(Saved data entries)
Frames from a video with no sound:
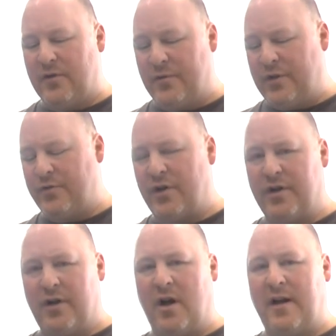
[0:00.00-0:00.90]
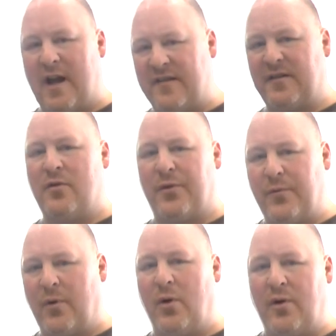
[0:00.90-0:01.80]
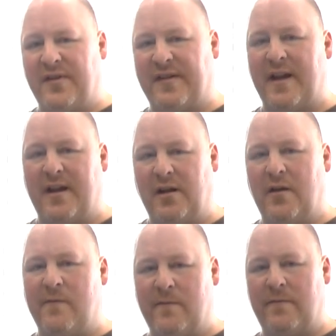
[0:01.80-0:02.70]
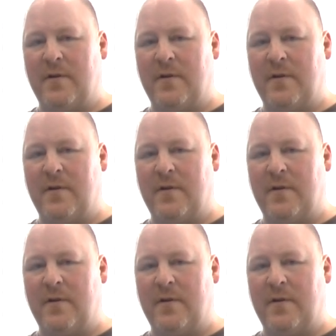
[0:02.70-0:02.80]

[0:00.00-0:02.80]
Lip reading: When you turn it on, it has to go through a whole cycle of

DESCRIPTION OF THE TASK
With the pictures set aside, please write out all of the records above exactly.

SOLUTION FOR THIS EXERCISE
Frames from a video with no sound:
[0:00.00-0:00.90]
[0:00.90-0:01.80]
[0:01.80-0:02.70]
[0:02.70-0:02.80]

[0:00.00-0:02.80]
Lip reading: When you turn it on, it has to go through a whole cycle of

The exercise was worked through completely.